Task prompt: What is needed is an exact repeat of the entries, with no pictures in it.

[Saved entries]
++++++++++

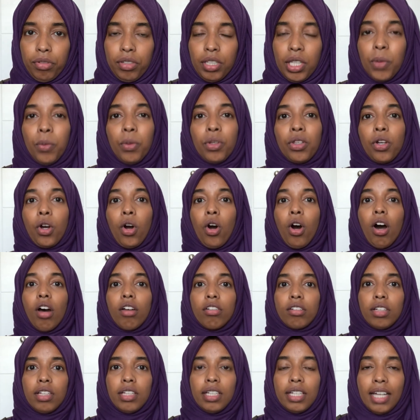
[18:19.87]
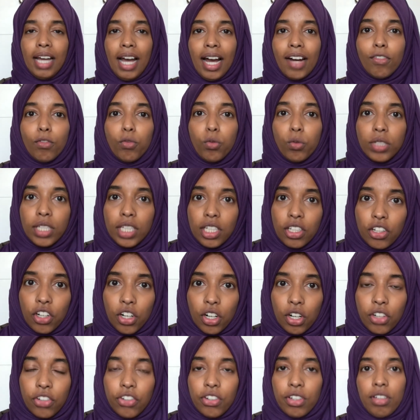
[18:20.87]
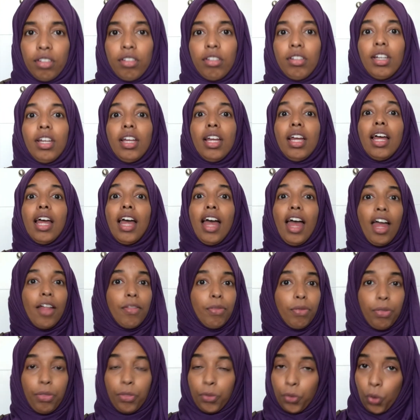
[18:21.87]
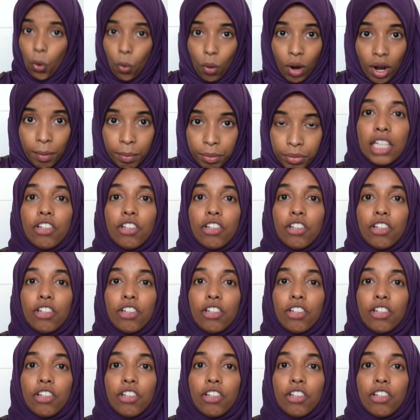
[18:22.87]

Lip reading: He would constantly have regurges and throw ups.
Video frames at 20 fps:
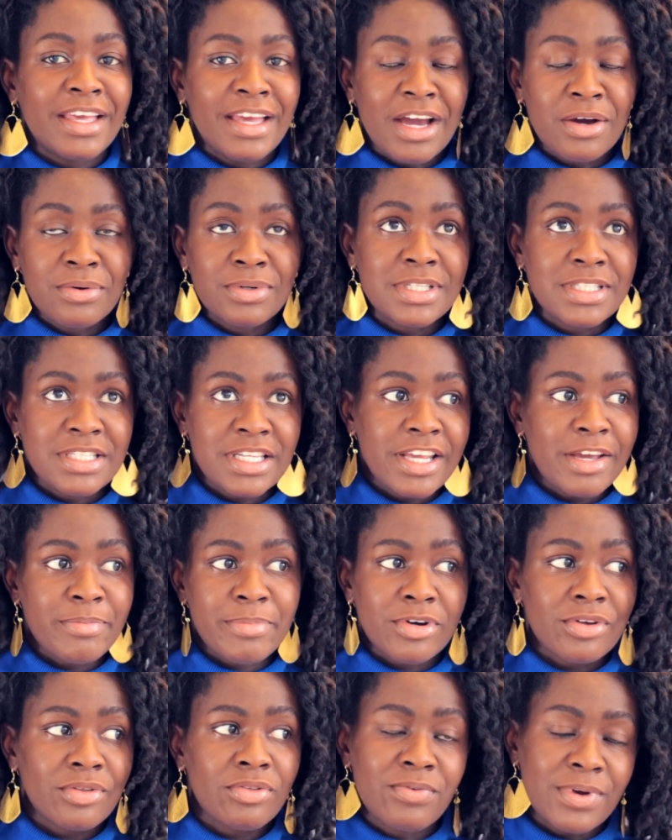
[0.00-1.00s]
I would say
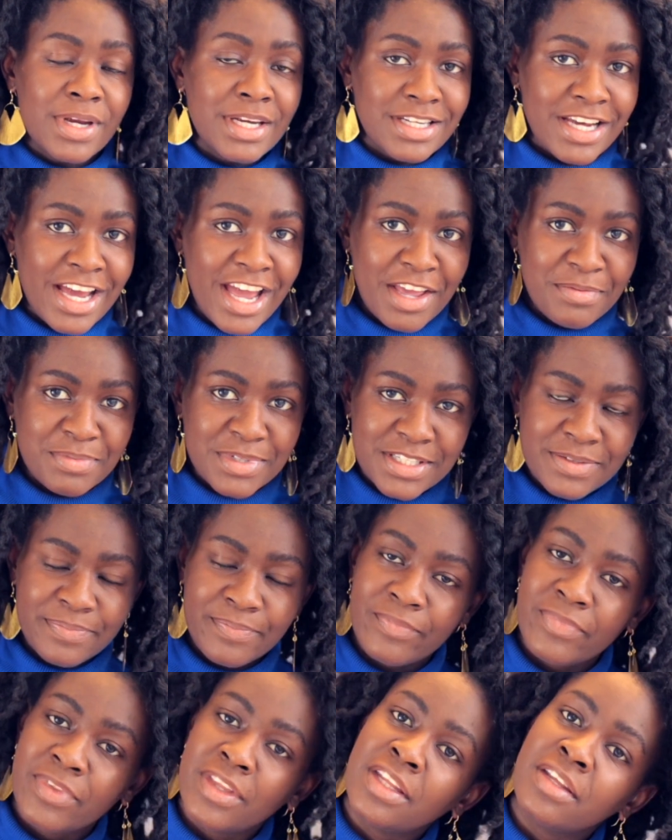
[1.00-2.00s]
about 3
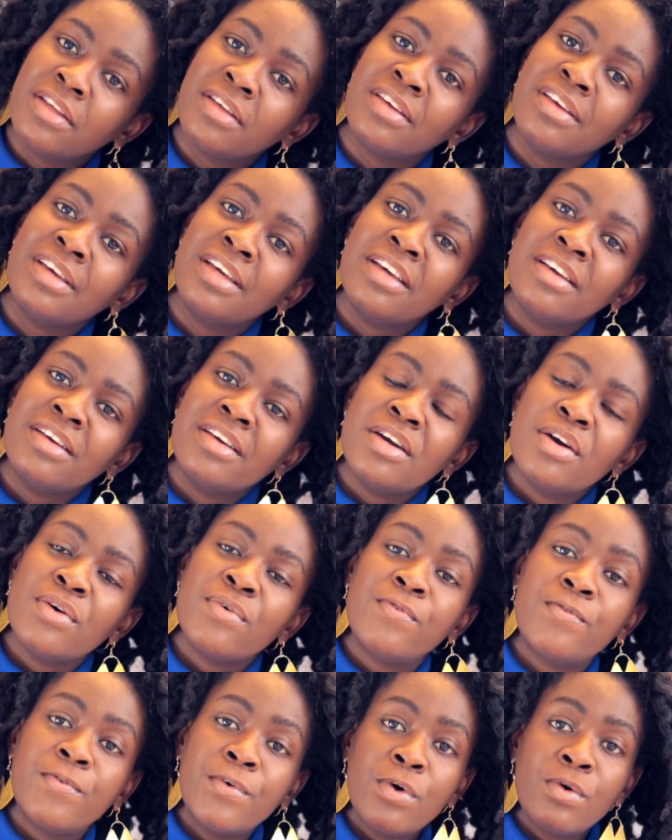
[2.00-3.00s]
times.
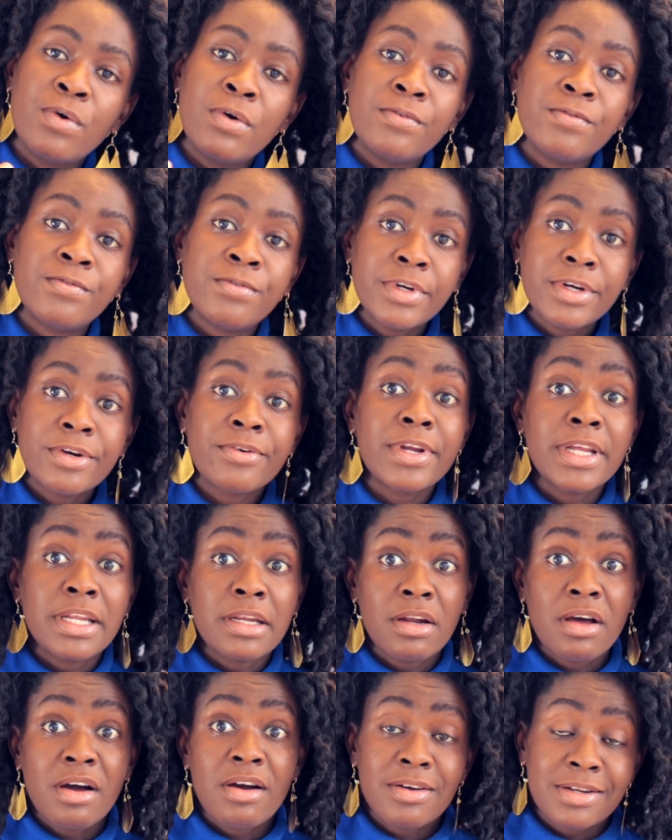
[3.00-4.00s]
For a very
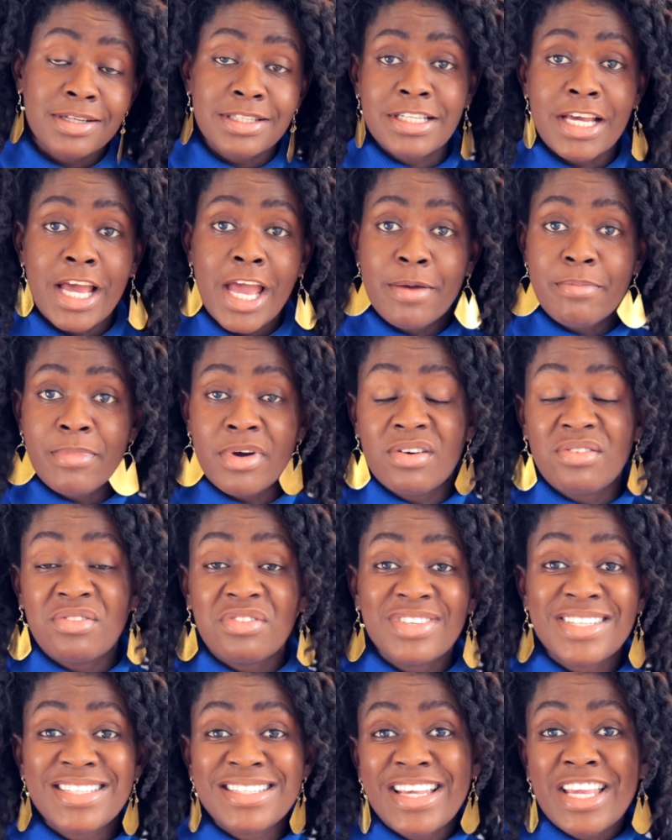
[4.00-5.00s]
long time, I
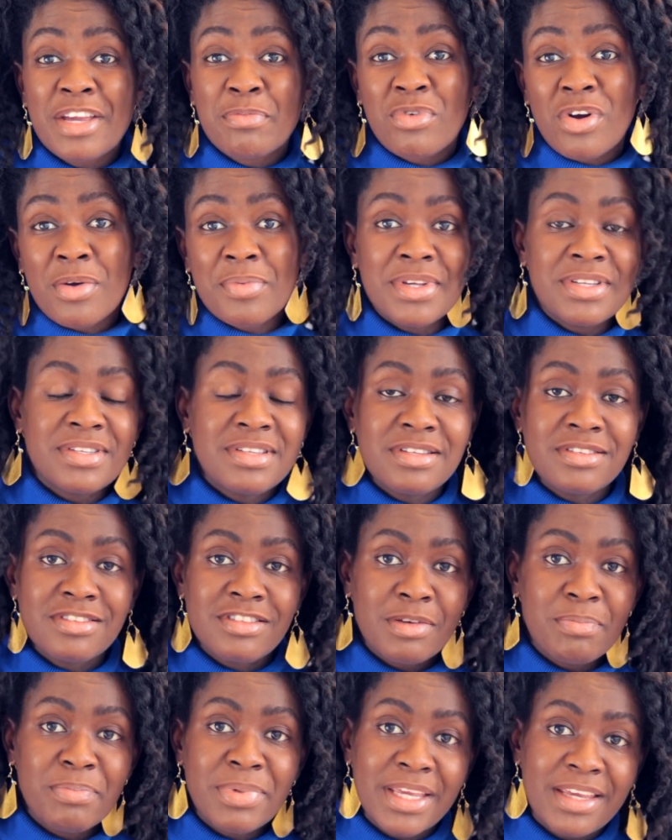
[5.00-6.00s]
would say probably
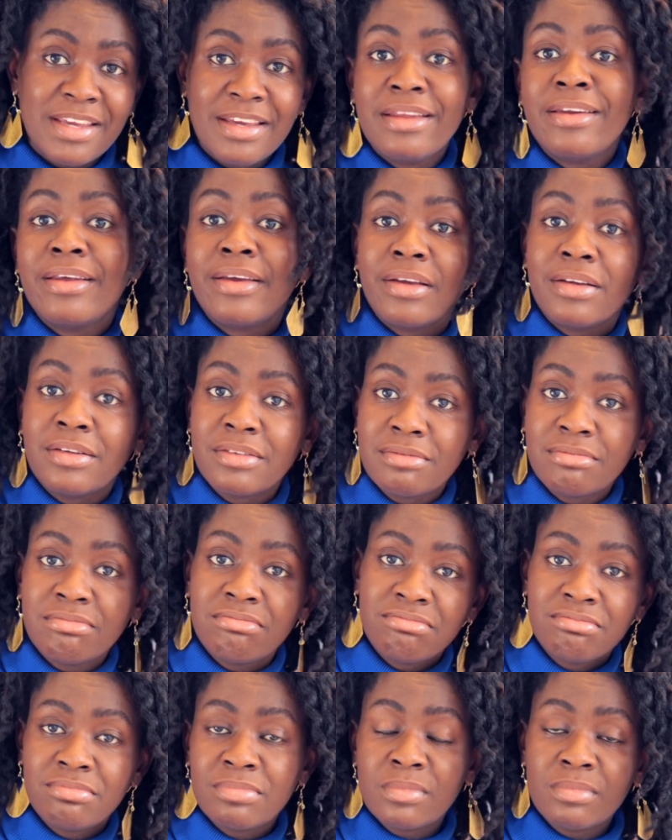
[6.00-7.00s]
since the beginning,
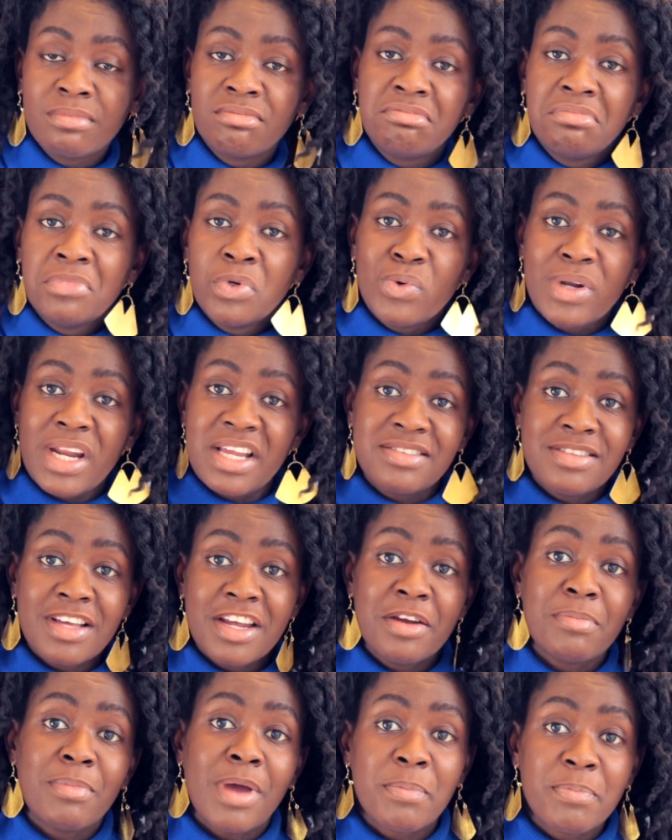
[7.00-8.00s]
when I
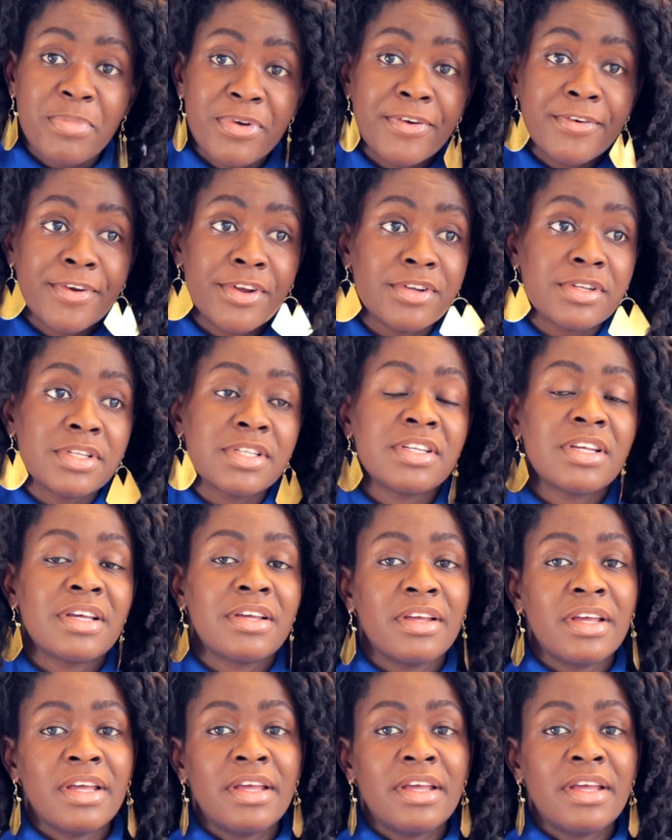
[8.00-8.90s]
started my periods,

++++++++++

Result of the task:
[18:19.87]
[18:20.87]
[18:21.87]
[18:22.87]

Lip reading: He would constantly have regurges and throw ups.
Video frames at 20 fps:
[0.00-1.00s]
I would say
[1.00-2.00s]
about 3
[2.00-3.00s]
times.
[3.00-4.00s]
For a very
[4.00-5.00s]
long time, I
[5.00-6.00s]
would say probably
[6.00-7.00s]
since the beginning,
[7.00-8.00s]
when I
[8.00-8.90s]
started my periods,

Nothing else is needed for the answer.